| Task goal |
Output every line below exactly, please, omitting pictures.

| Data provided |
= = = =
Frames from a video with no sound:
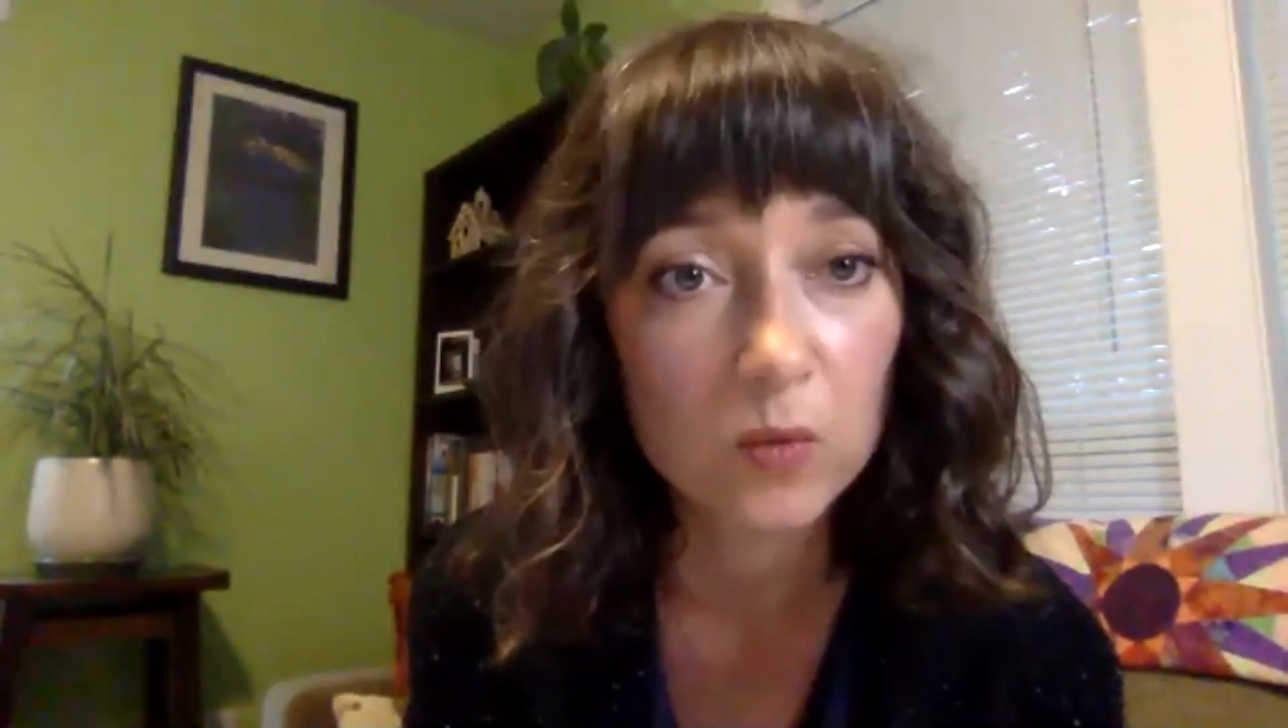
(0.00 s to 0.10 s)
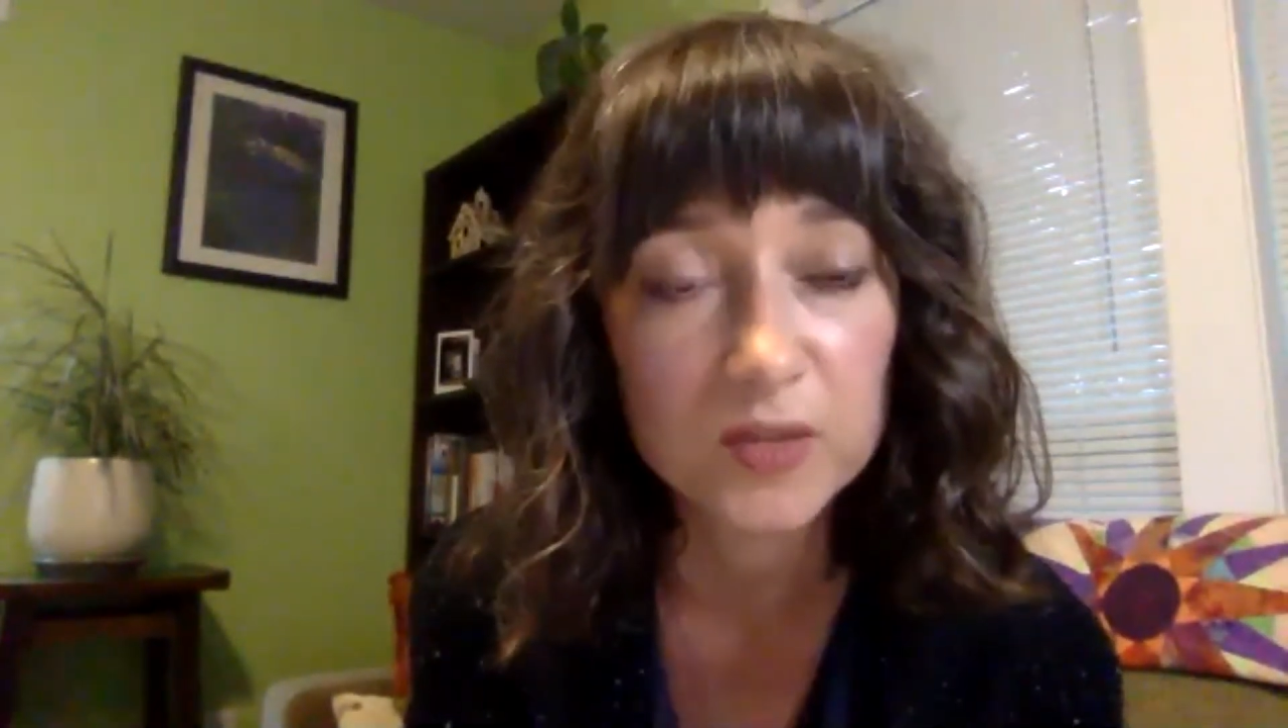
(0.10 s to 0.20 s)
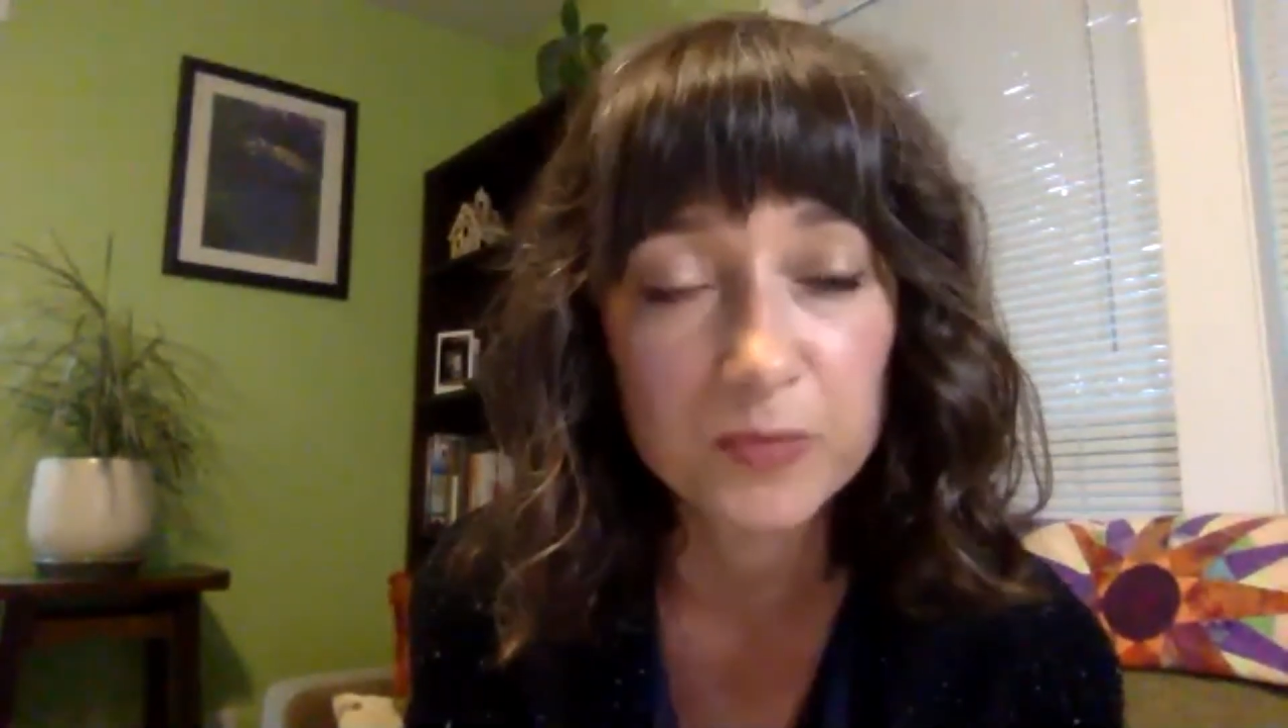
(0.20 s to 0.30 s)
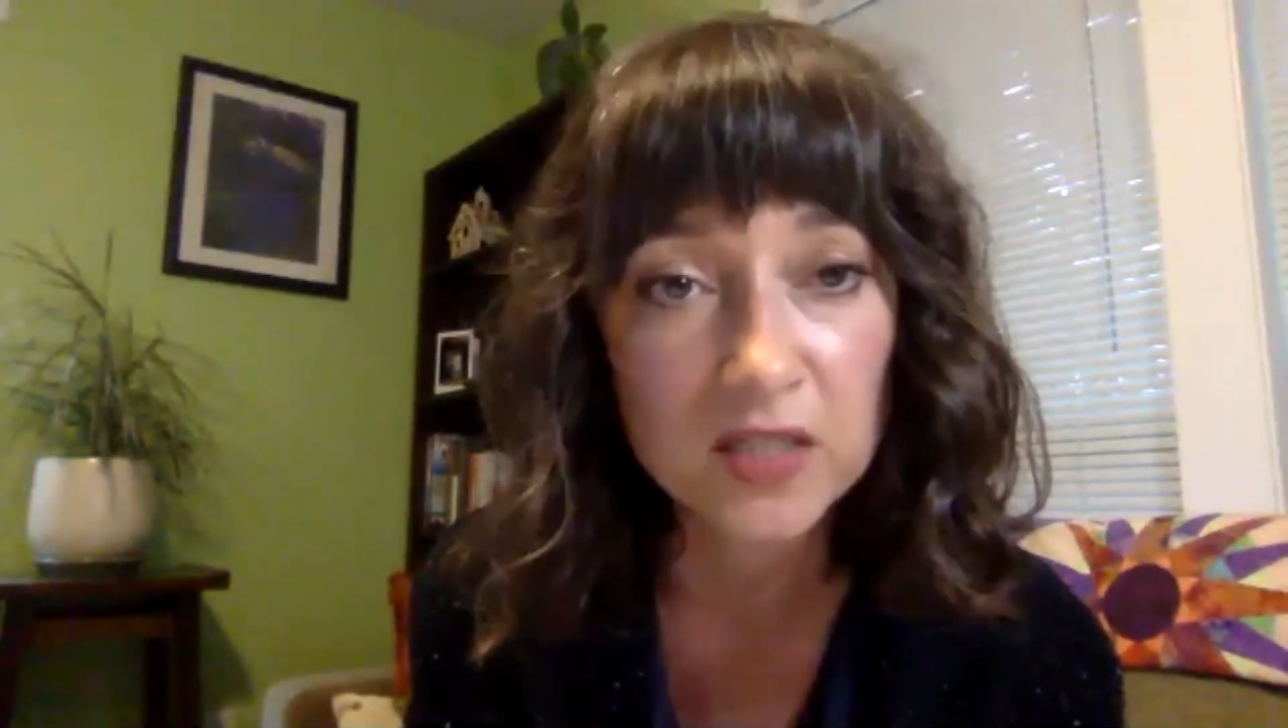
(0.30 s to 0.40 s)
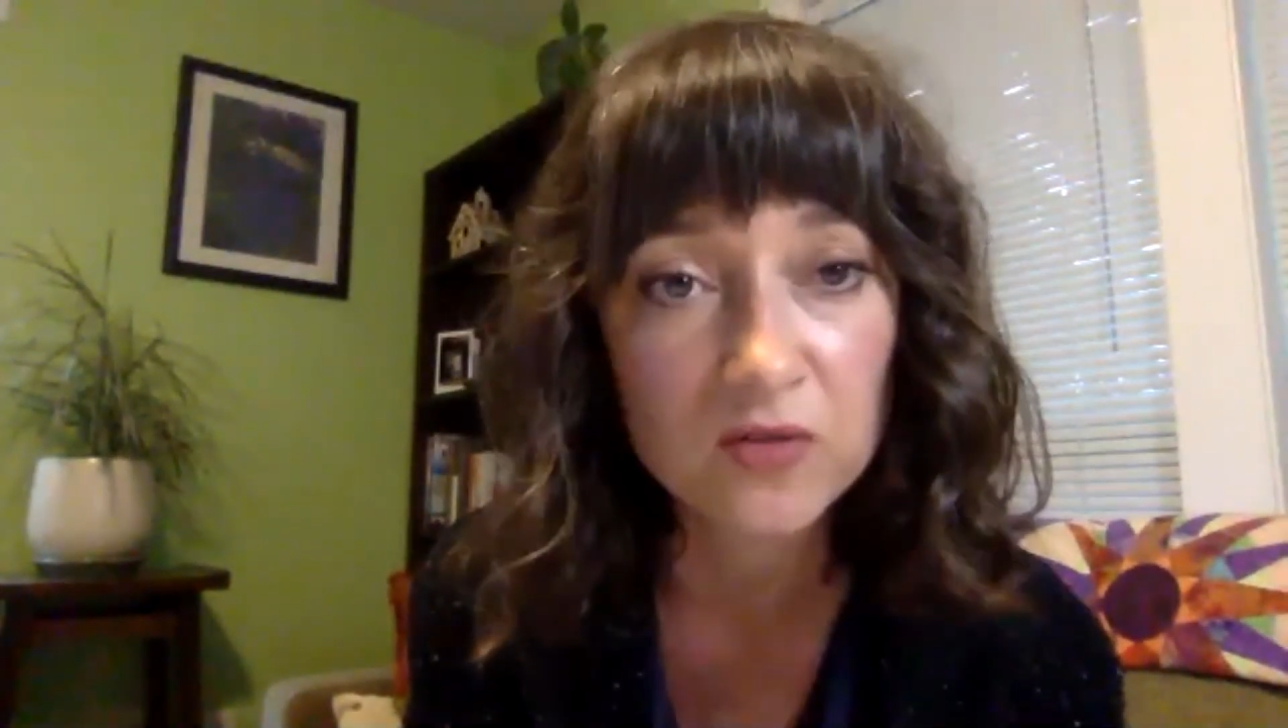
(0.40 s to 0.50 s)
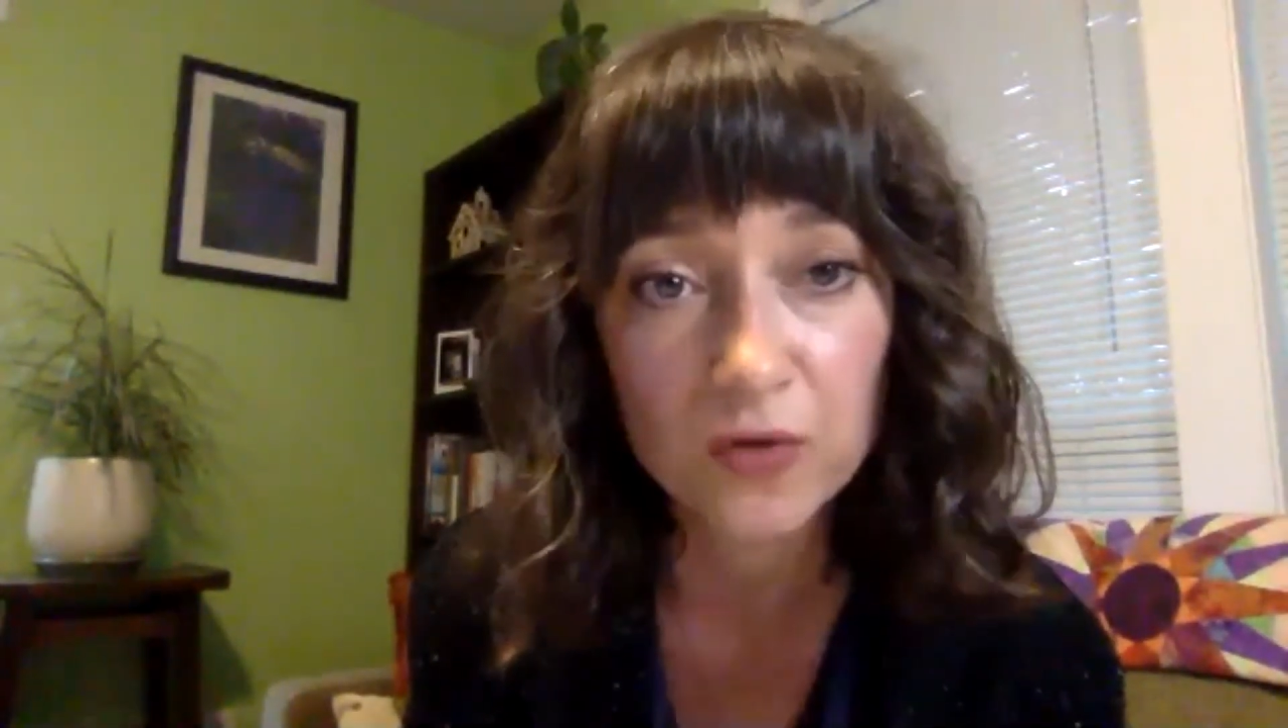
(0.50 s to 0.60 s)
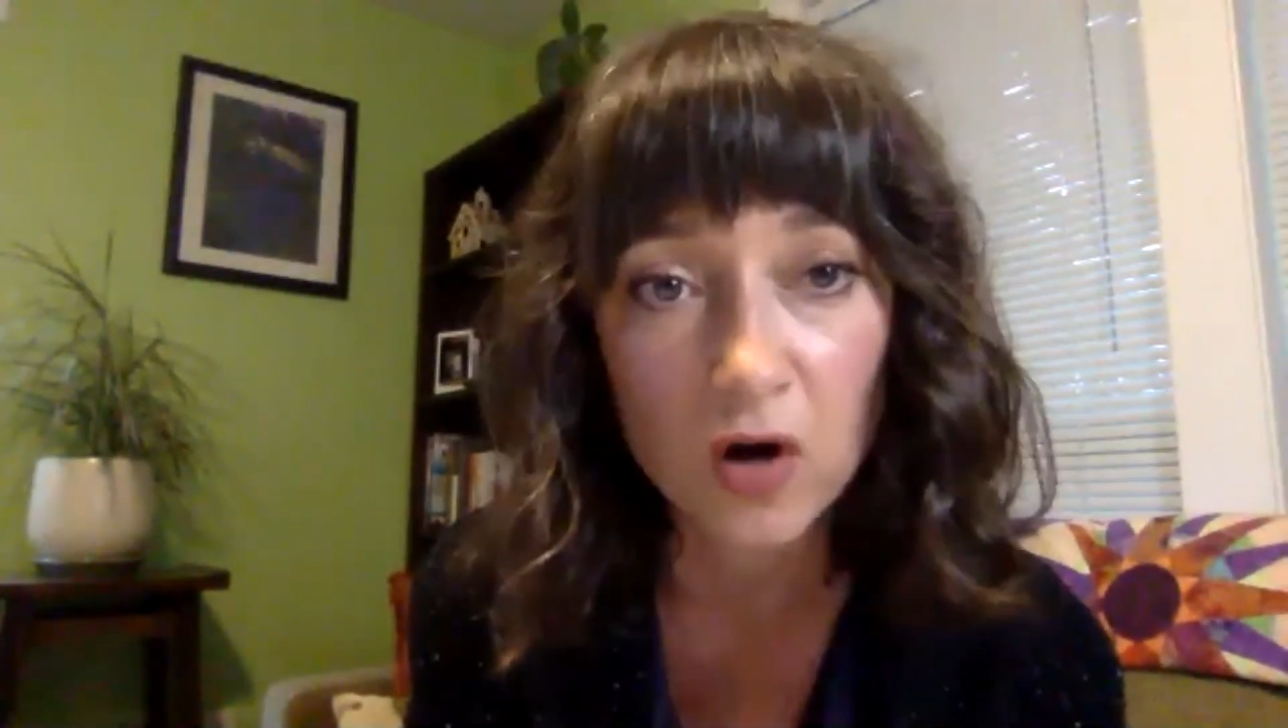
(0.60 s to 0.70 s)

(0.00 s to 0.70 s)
what's best for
= = = =
| Solution |
Frames from a video with no sound:
(0.00 s to 0.10 s)
(0.10 s to 0.20 s)
(0.20 s to 0.30 s)
(0.30 s to 0.40 s)
(0.40 s to 0.50 s)
(0.50 s to 0.60 s)
(0.60 s to 0.70 s)

(0.00 s to 0.70 s)
what's best for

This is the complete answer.